Keeping a gooey consistency
Gummies are all about texture. They shouldn’t be too hard, soft, or sticky, but they can become any of those things depending on ingredient content or storage (often both). Keeping them fresh means preventing changes to their internal chemistry that would otherwise occur over time. The ingredients that go into gummy candy, and how much of each is used, will inevitably affect the chemical reactions that occur, as will the storage temperature and how long they stay in storage. So a team of researchers experimented with different formulas and storage methods to create the ultimate gummy.

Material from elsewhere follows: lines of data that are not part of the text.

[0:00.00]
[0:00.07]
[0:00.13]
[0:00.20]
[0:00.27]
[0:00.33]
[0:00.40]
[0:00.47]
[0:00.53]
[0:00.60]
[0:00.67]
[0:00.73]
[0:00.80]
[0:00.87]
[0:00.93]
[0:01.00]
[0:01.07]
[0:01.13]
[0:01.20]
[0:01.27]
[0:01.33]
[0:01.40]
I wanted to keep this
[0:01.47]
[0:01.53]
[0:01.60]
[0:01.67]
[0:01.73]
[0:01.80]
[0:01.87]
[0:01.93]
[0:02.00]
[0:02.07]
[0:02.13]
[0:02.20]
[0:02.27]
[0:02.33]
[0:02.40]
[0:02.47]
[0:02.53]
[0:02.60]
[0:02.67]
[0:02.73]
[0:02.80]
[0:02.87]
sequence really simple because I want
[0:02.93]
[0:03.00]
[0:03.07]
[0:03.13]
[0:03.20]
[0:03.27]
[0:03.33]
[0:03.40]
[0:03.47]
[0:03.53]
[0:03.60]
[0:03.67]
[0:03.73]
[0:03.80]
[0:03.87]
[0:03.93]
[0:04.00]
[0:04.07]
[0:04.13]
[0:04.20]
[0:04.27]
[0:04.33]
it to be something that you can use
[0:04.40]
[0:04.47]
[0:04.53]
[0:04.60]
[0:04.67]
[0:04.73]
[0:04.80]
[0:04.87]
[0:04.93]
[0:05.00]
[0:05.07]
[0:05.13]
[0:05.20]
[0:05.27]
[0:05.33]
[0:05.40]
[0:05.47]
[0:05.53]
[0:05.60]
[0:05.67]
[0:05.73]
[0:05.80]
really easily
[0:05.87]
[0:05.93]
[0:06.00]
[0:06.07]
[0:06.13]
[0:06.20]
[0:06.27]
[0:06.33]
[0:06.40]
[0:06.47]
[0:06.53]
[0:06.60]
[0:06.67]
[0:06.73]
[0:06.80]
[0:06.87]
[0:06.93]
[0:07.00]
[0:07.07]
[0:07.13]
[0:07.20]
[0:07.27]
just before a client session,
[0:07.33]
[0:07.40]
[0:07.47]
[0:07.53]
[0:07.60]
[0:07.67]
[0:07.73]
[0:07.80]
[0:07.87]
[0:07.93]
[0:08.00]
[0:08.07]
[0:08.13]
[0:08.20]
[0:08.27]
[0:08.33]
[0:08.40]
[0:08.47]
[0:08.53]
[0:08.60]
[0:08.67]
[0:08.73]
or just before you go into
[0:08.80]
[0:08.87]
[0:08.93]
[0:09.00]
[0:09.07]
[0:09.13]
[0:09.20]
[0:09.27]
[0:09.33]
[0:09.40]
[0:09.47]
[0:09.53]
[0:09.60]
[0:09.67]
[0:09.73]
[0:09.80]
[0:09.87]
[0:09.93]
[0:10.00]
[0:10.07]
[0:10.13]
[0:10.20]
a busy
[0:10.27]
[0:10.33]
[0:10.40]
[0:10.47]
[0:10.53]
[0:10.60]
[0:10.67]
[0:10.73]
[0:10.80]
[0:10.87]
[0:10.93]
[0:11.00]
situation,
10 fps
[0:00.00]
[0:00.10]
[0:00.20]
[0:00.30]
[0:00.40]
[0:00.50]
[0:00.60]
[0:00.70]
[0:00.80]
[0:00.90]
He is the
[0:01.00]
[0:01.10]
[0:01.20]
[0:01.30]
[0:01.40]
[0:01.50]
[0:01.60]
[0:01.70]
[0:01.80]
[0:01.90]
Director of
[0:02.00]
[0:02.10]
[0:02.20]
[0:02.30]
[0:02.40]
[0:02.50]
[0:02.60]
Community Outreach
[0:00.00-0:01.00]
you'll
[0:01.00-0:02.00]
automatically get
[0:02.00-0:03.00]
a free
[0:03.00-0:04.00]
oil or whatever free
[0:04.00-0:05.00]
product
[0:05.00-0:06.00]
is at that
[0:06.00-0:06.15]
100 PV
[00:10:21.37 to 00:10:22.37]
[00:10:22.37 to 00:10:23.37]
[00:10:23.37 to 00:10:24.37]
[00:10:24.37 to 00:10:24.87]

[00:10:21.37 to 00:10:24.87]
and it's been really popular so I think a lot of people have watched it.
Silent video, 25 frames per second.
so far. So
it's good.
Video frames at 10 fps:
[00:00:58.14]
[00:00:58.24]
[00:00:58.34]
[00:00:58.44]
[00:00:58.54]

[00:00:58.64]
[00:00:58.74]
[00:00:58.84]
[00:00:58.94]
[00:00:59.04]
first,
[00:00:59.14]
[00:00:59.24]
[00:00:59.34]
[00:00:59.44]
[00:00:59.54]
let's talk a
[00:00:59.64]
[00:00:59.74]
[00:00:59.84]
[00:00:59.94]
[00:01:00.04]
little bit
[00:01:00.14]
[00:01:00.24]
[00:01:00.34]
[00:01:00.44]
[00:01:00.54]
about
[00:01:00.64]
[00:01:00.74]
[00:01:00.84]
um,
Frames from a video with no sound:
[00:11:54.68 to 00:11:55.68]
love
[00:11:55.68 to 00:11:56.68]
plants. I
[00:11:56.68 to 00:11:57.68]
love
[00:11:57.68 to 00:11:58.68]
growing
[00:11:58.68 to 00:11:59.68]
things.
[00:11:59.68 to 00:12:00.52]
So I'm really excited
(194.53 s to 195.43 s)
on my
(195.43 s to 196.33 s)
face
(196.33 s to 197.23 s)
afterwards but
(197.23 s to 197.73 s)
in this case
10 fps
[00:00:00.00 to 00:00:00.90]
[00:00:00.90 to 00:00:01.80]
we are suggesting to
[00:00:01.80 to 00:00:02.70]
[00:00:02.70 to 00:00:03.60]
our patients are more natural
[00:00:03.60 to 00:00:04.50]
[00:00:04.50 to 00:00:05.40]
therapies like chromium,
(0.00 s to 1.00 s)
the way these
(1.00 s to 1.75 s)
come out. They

The main ingredients of a gummy are glucose syrup, sucrose, starch, gelatin, and water. Led by Suzan Tireki of Ozyegin University in Turkey, the research team mixed eight batches with varying amounts of those main ingredients (flavor and color were low priorities for this work). The ratio of glucose syrup to sucrose was especially important because it has the most influence on gummy texture. Glucose is also responsible for sweetness and acts as a preservative by absorbing excess water that could otherwise attract microbes. Gelatin and starch are polymers and gelling agents that help give gummies their iconic texture.